(Collected data entries)
= = = = =
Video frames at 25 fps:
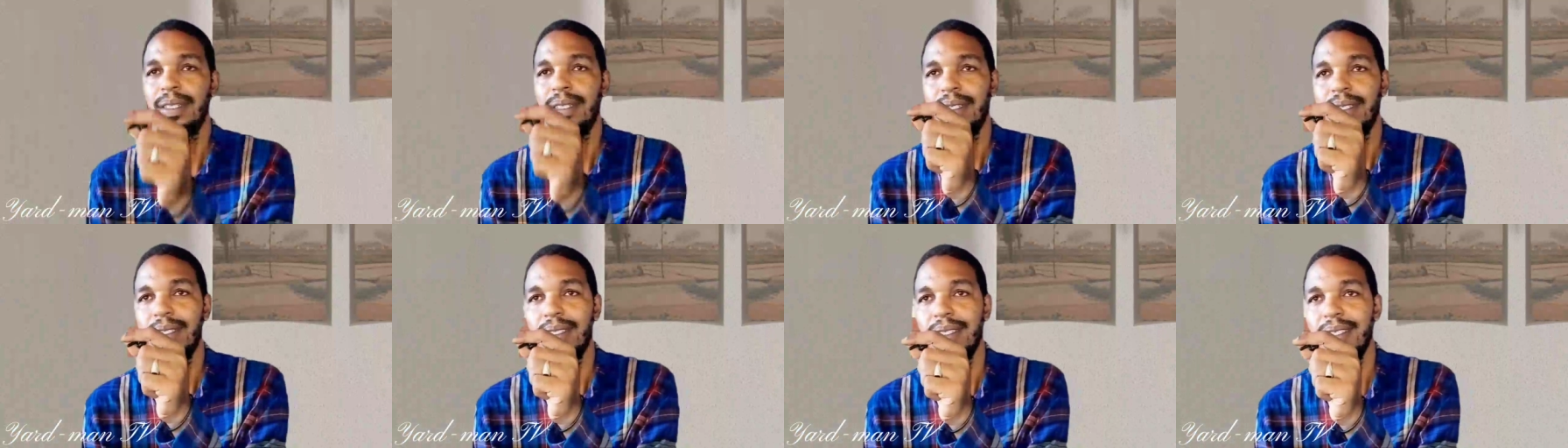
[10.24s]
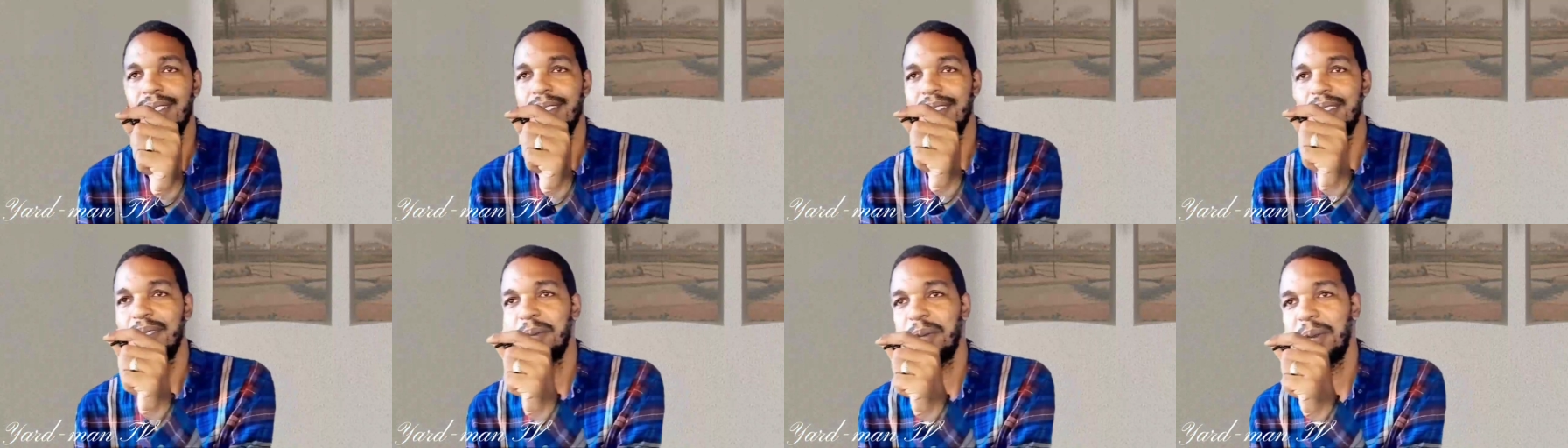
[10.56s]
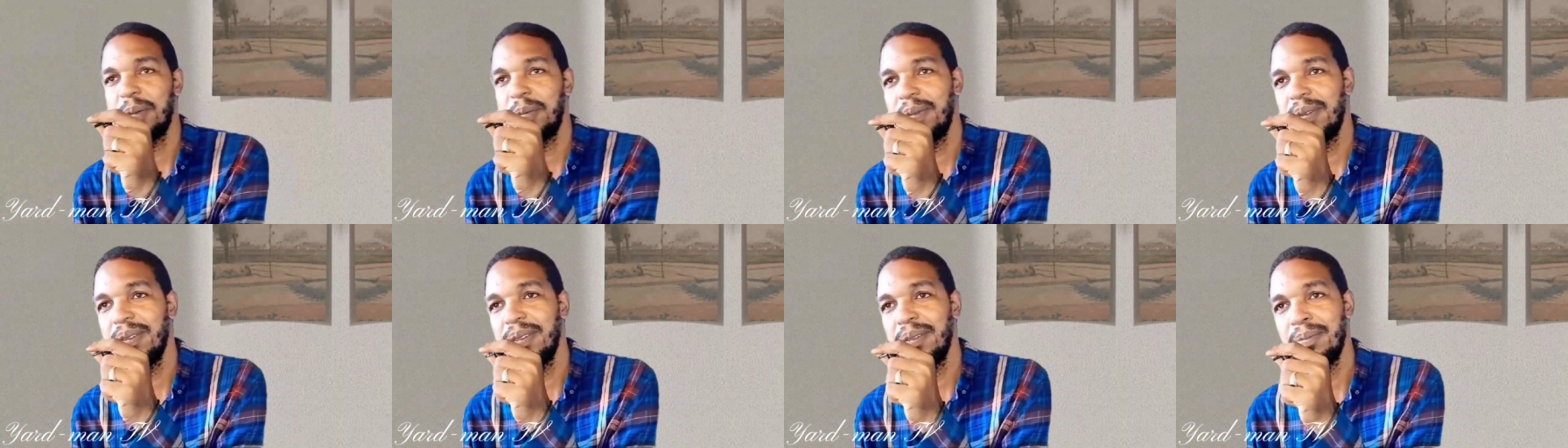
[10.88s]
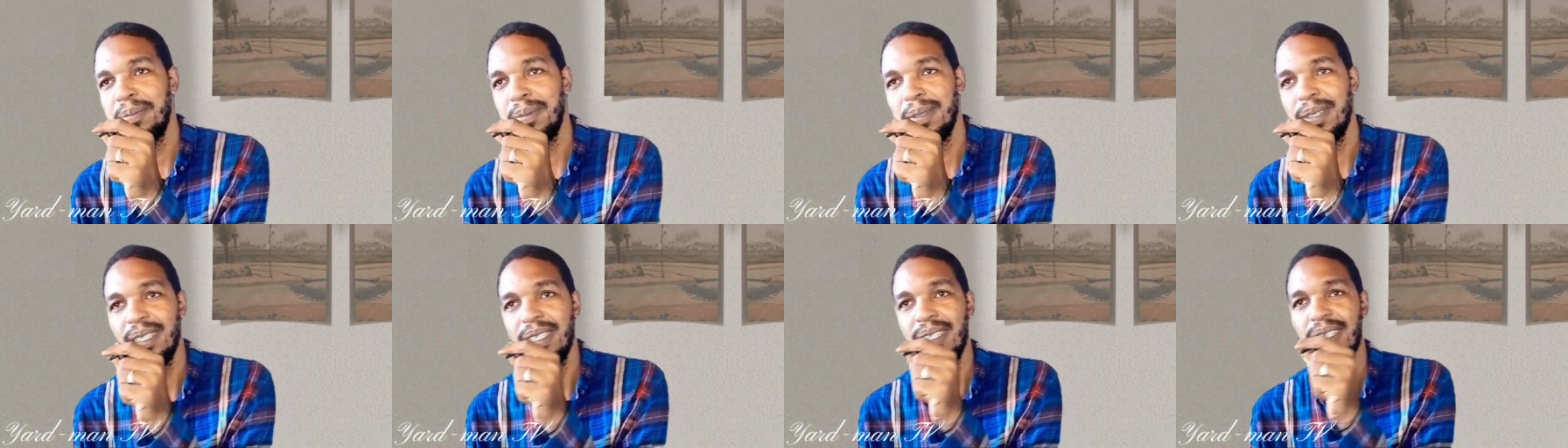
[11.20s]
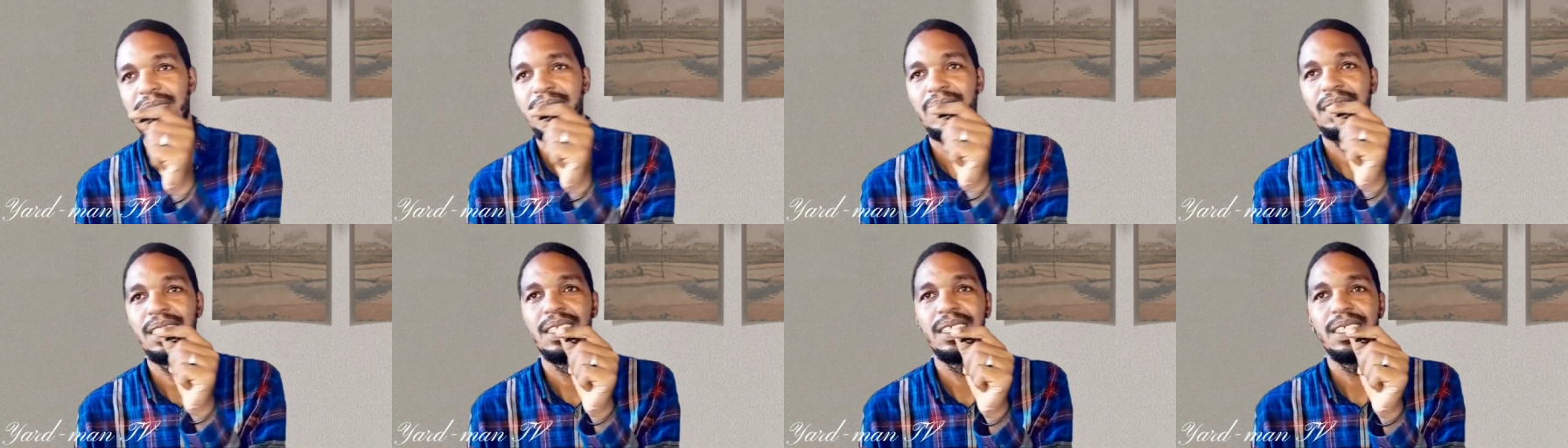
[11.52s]
Yes, my people.
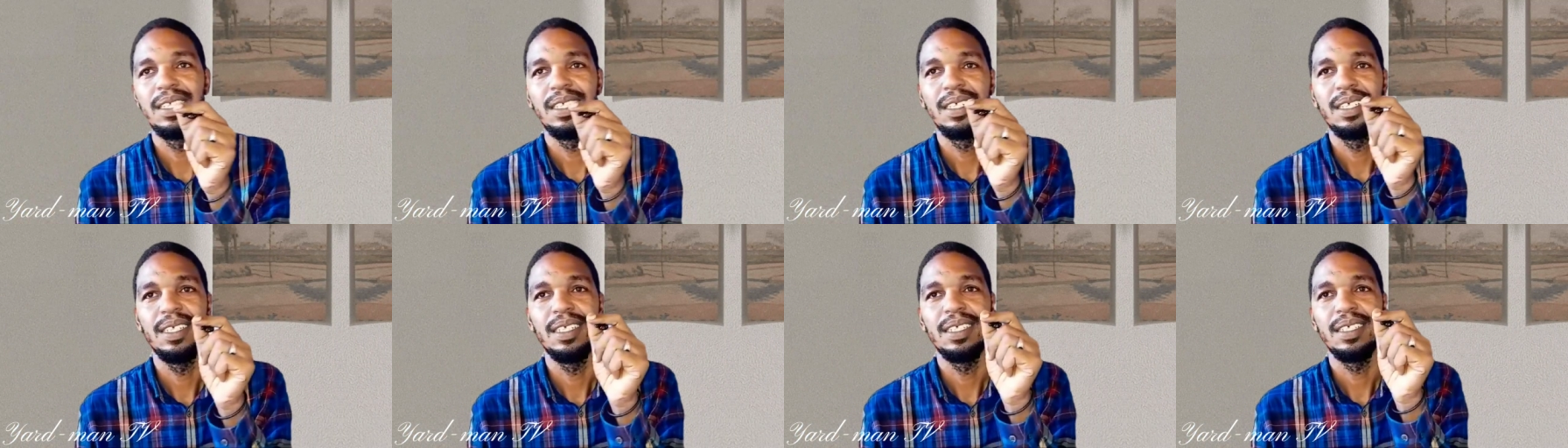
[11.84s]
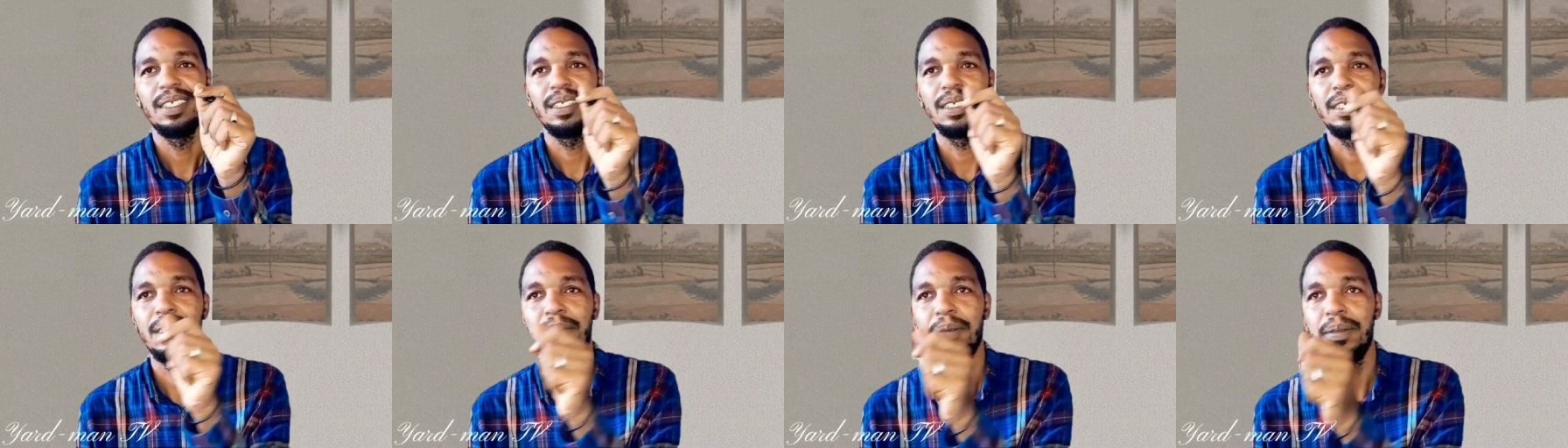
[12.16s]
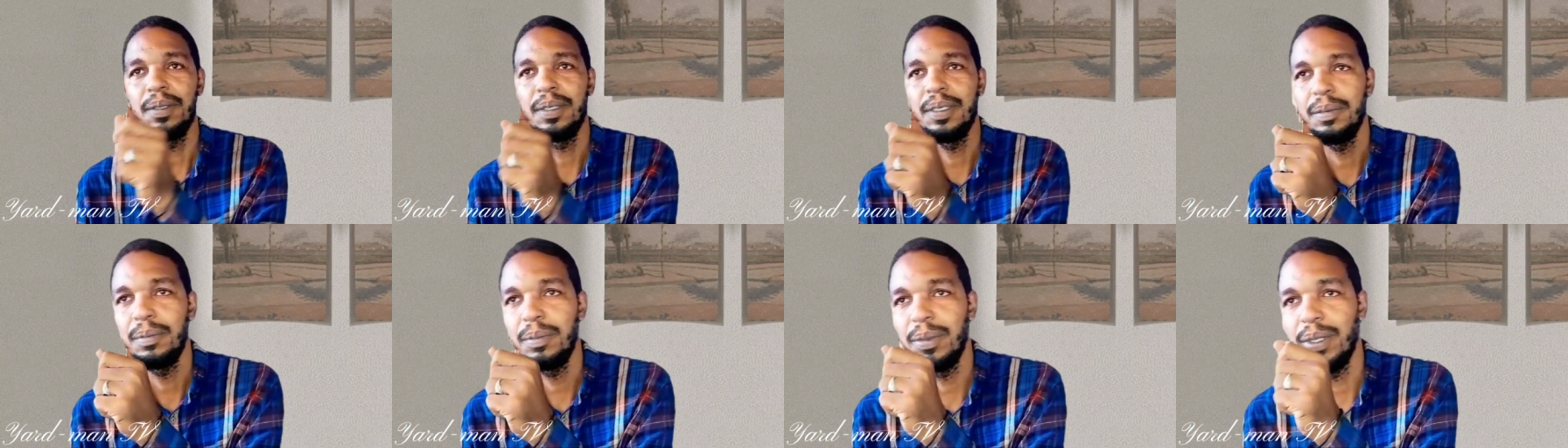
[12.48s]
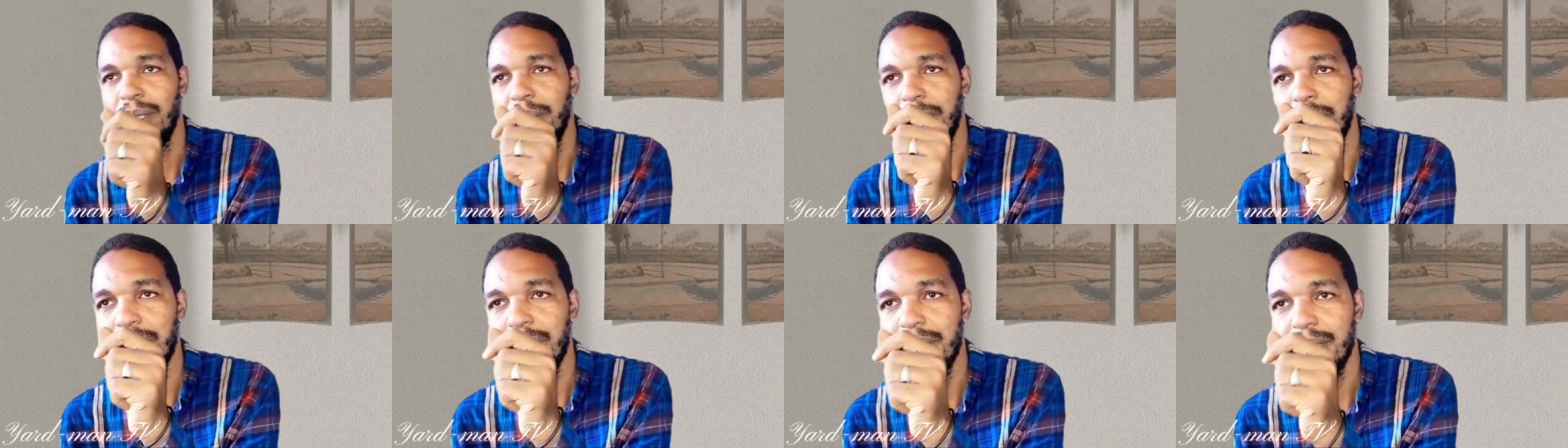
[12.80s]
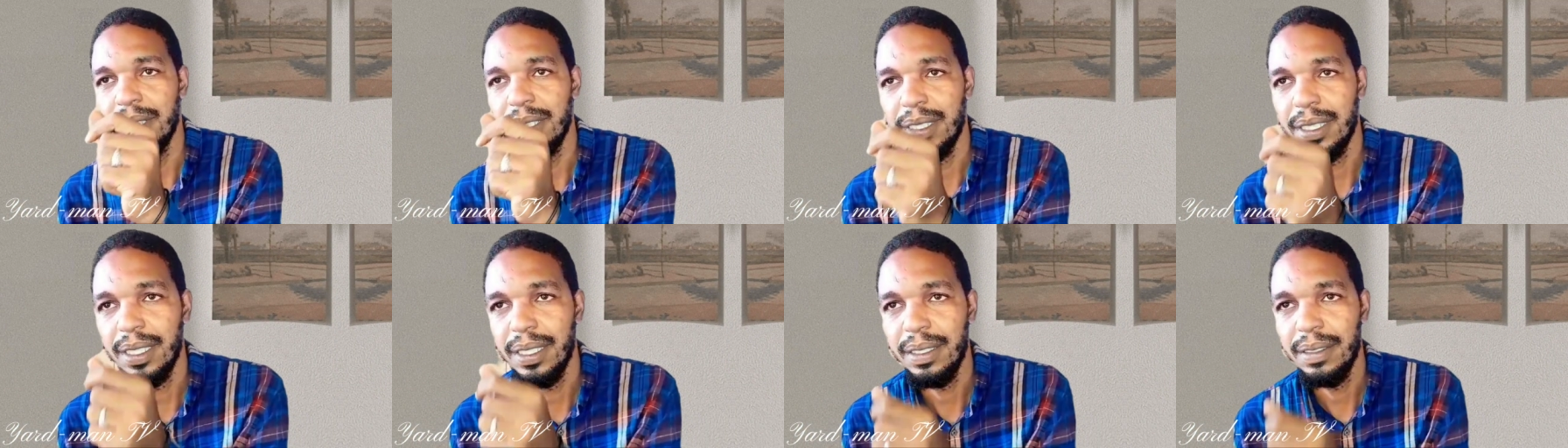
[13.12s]
Yeah, man, big up on
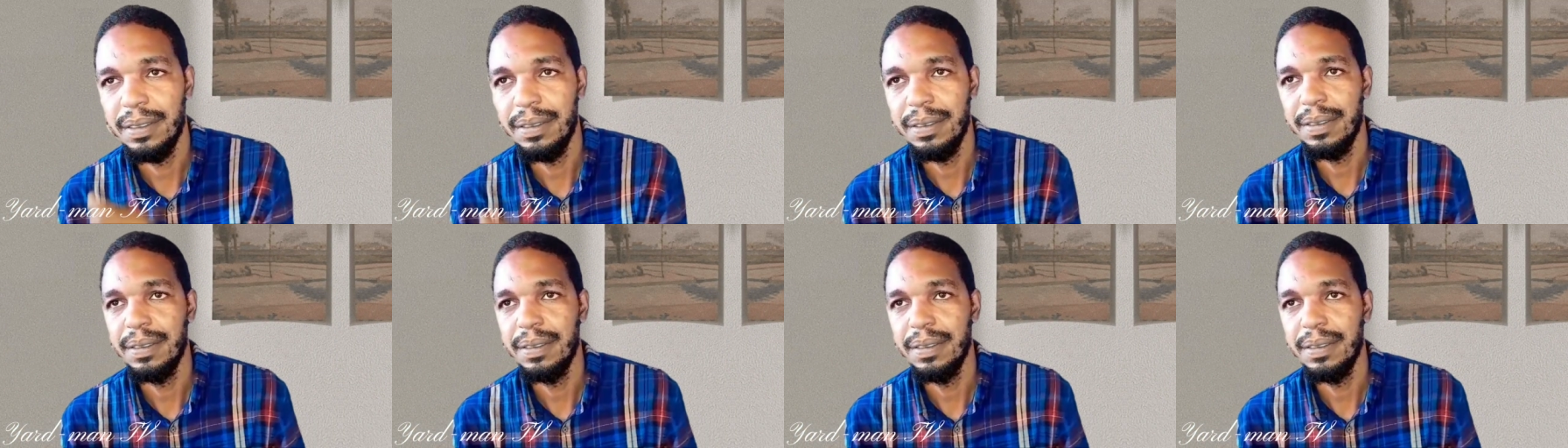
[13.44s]
yourself.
= = = = =
PROBLEM: Repeat the records in full and exactly, leaving every picture out.

RESULT OF THIS TASK:
Video frames at 25 fps:
[10.24s]
[10.56s]
[10.88s]
[11.20s]
[11.52s]
Yes, my people.
[11.84s]
[12.16s]
[12.48s]
[12.80s]
[13.12s]
Yeah, man, big up on
[13.44s]
yourself.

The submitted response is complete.